>>>
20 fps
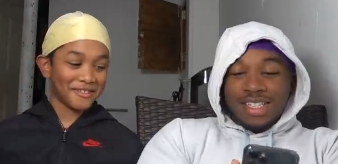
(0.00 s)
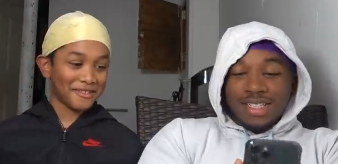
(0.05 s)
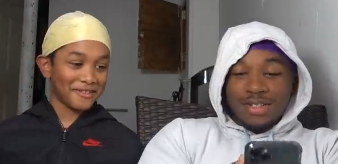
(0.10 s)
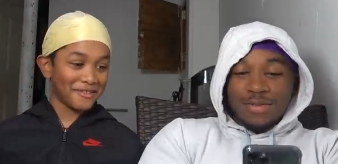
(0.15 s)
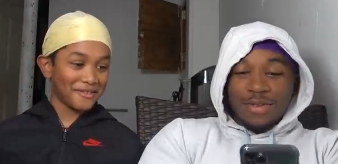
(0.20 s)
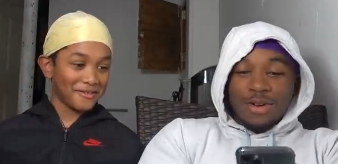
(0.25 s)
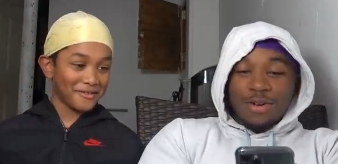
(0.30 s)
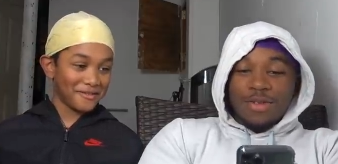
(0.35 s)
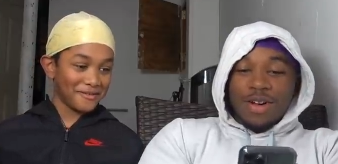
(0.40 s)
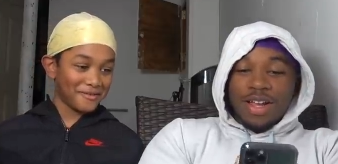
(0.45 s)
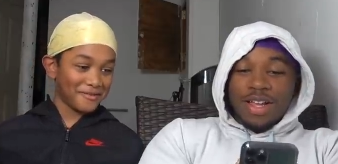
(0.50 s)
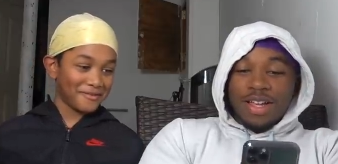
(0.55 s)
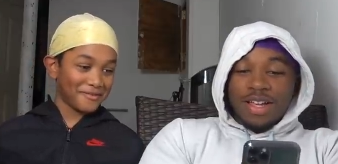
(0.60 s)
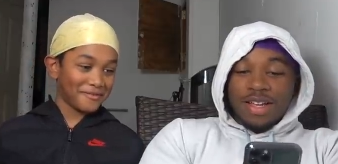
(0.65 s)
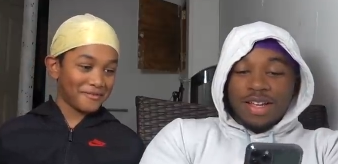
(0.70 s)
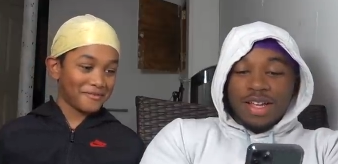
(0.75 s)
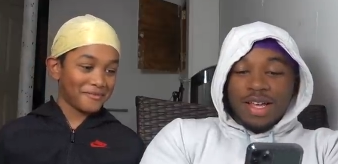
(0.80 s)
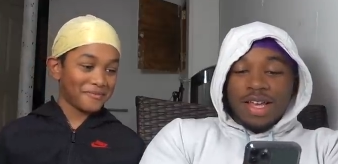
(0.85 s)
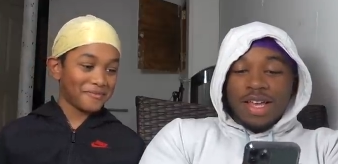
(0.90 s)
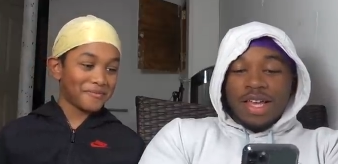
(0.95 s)
Speaker 1: his phone right
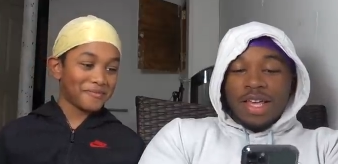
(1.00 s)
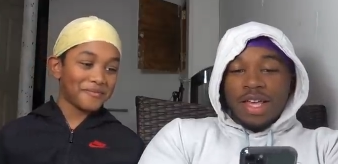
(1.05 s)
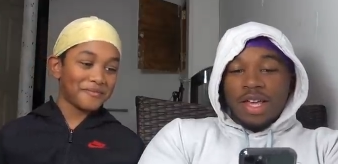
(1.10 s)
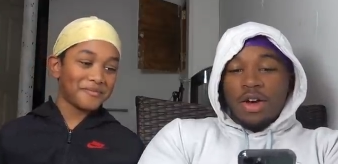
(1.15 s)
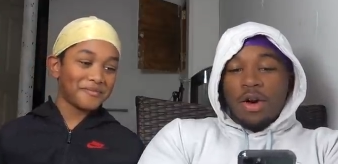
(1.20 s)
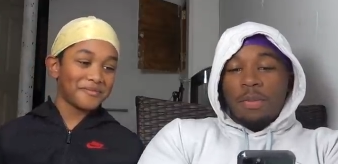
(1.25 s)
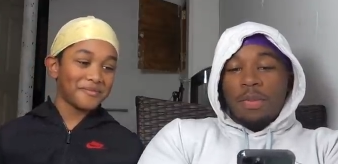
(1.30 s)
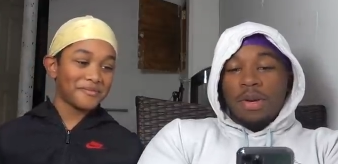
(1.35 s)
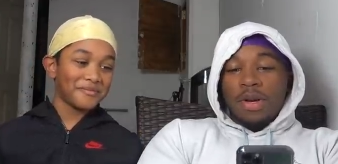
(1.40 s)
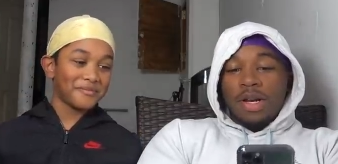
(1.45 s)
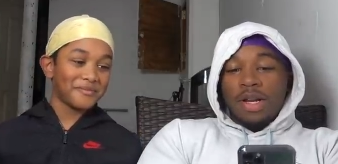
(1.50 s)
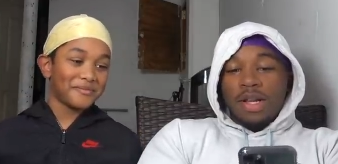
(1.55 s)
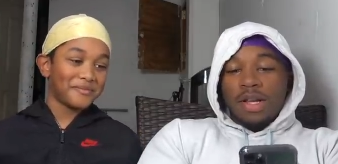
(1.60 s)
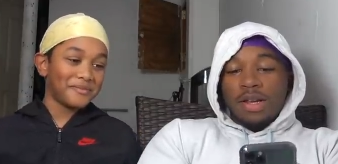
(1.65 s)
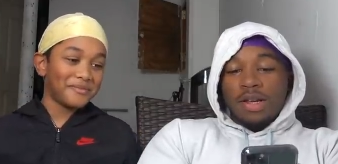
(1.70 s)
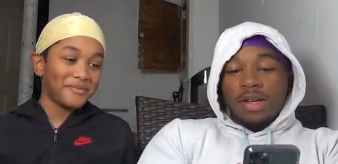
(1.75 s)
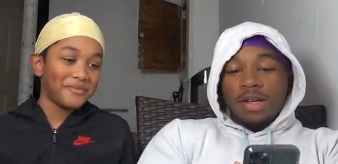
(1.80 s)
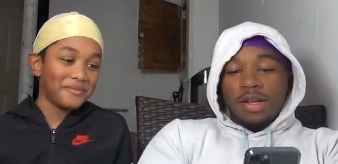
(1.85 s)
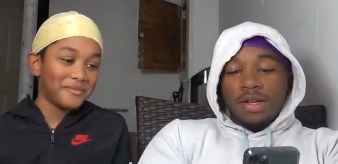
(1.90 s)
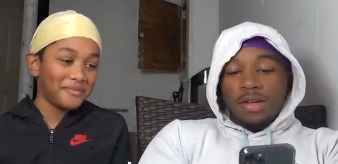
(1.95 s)
here. He gonna put it
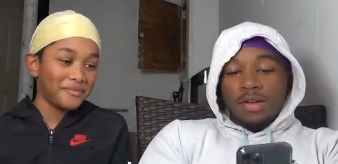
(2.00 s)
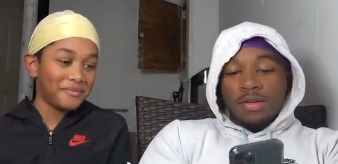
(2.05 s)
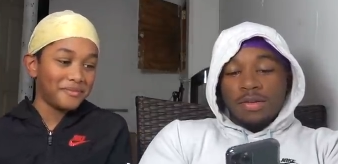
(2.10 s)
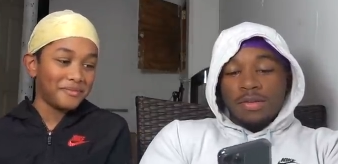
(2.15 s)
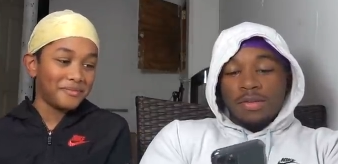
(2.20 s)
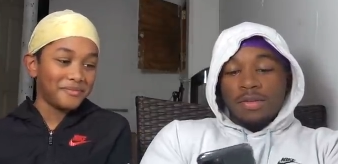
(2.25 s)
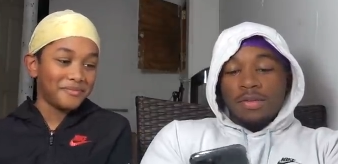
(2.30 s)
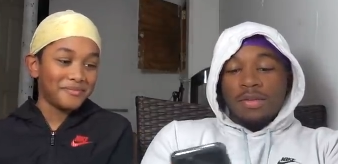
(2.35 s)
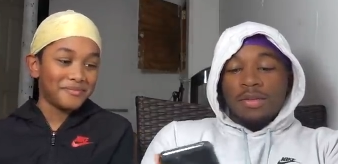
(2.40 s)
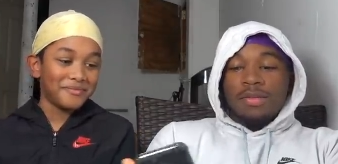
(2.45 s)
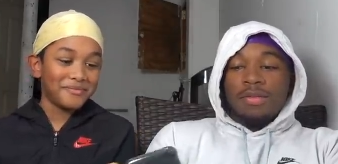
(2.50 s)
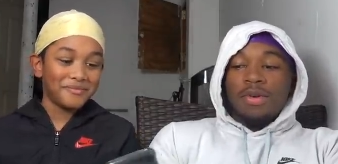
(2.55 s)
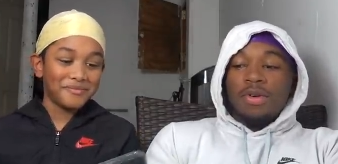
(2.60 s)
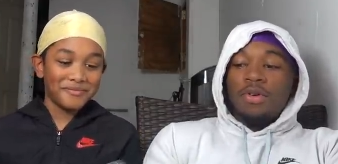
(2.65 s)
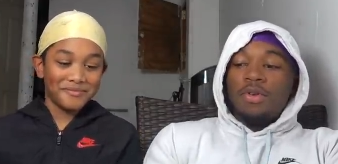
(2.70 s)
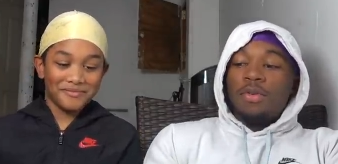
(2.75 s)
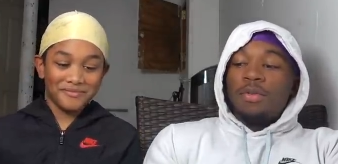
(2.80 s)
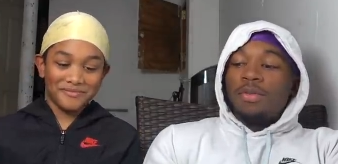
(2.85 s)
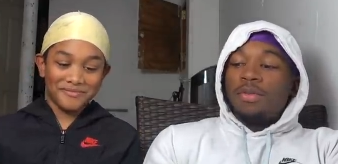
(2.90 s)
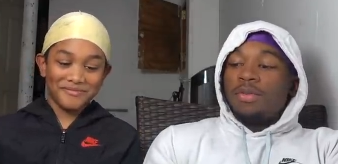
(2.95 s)
in.
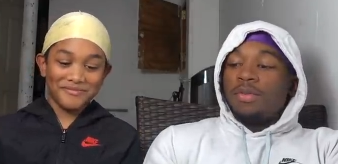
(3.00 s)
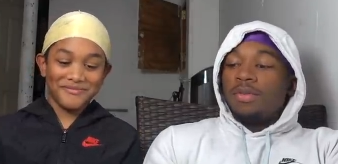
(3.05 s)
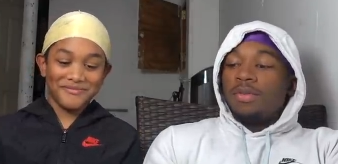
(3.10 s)
Boom.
<<<
**WHAT YOU HAVE TO DO:** Set each line of the records down again exactly as it reads. Omit the pictures.

**SOLUTION:**
20 fps
(0.00 s)
(0.05 s)
(0.10 s)
(0.15 s)
(0.20 s)
(0.25 s)
(0.30 s)
(0.35 s)
(0.40 s)
(0.45 s)
(0.50 s)
(0.55 s)
(0.60 s)
(0.65 s)
(0.70 s)
(0.75 s)
(0.80 s)
(0.85 s)
(0.90 s)
(0.95 s)
Speaker 1: his phone right
(1.00 s)
(1.05 s)
(1.10 s)
(1.15 s)
(1.20 s)
(1.25 s)
(1.30 s)
(1.35 s)
(1.40 s)
(1.45 s)
(1.50 s)
(1.55 s)
(1.60 s)
(1.65 s)
(1.70 s)
(1.75 s)
(1.80 s)
(1.85 s)
(1.90 s)
(1.95 s)
here. He gonna put it
(2.00 s)
(2.05 s)
(2.10 s)
(2.15 s)
(2.20 s)
(2.25 s)
(2.30 s)
(2.35 s)
(2.40 s)
(2.45 s)
(2.50 s)
(2.55 s)
(2.60 s)
(2.65 s)
(2.70 s)
(2.75 s)
(2.80 s)
(2.85 s)
(2.90 s)
(2.95 s)
in.
(3.00 s)
(3.05 s)
(3.10 s)
Boom.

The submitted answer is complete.